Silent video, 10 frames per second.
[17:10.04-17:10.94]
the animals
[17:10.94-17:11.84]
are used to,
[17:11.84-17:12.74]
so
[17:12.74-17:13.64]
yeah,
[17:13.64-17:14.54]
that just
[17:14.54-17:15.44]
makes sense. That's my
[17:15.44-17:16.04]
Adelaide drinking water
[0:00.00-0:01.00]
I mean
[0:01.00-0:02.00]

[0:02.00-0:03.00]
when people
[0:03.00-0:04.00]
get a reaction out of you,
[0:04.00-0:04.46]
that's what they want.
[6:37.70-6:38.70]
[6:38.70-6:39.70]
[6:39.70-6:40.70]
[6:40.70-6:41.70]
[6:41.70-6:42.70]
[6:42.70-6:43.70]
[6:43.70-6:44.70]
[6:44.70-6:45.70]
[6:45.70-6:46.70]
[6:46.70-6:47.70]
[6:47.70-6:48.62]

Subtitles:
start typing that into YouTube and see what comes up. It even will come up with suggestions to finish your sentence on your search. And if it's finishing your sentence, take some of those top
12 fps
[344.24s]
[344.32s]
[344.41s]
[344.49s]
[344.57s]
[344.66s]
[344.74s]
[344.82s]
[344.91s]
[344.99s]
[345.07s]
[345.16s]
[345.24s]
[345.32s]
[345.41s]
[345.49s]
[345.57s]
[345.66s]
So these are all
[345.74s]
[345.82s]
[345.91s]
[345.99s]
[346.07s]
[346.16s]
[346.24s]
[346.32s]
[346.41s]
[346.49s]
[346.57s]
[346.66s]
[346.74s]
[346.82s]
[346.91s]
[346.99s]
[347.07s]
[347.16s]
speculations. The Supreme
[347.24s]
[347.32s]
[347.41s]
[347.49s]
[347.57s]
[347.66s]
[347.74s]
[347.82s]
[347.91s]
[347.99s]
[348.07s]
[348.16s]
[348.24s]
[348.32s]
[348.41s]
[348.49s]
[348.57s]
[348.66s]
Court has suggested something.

--*--

- [Problem to solve]: From the first line to the last, copy the records without alteration.

- [Written reply]:
Silent video, 10 frames per second.
[17:10.04-17:10.94]
the animals
[17:10.94-17:11.84]
are used to,
[17:11.84-17:12.74]
so
[17:12.74-17:13.64]
yeah,
[17:13.64-17:14.54]
that just
[17:14.54-17:15.44]
makes sense. That's my
[17:15.44-17:16.04]
Adelaide drinking water
[0:00.00-0:01.00]
I mean
[0:01.00-0:02.00]

[0:02.00-0:03.00]
when people
[0:03.00-0:04.00]
get a reaction out of you,
[0:04.00-0:04.46]
that's what they want.
[6:37.70-6:38.70]
[6:38.70-6:39.70]
[6:39.70-6:40.70]
[6:40.70-6:41.70]
[6:41.70-6:42.70]
[6:42.70-6:43.70]
[6:43.70-6:44.70]
[6:44.70-6:45.70]
[6:45.70-6:46.70]
[6:46.70-6:47.70]
[6:47.70-6:48.62]

Subtitles:
start typing that into YouTube and see what comes up. It even will come up with suggestions to finish your sentence on your search. And if it's finishing your sentence, take some of those top
12 fps
[344.24s]
[344.32s]
[344.41s]
[344.49s]
[344.57s]
[344.66s]
[344.74s]
[344.82s]
[344.91s]
[344.99s]
[345.07s]
[345.16s]
[345.24s]
[345.32s]
[345.41s]
[345.49s]
[345.57s]
[345.66s]
So these are all
[345.74s]
[345.82s]
[345.91s]
[345.99s]
[346.07s]
[346.16s]
[346.24s]
[346.32s]
[346.41s]
[346.49s]
[346.57s]
[346.66s]
[346.74s]
[346.82s]
[346.91s]
[346.99s]
[347.07s]
[347.16s]
speculations. The Supreme
[347.24s]
[347.32s]
[347.41s]
[347.49s]
[347.57s]
[347.66s]
[347.74s]
[347.82s]
[347.91s]
[347.99s]
[348.07s]
[348.16s]
[348.24s]
[348.32s]
[348.41s]
[348.49s]
[348.57s]
[348.66s]
Court has suggested something.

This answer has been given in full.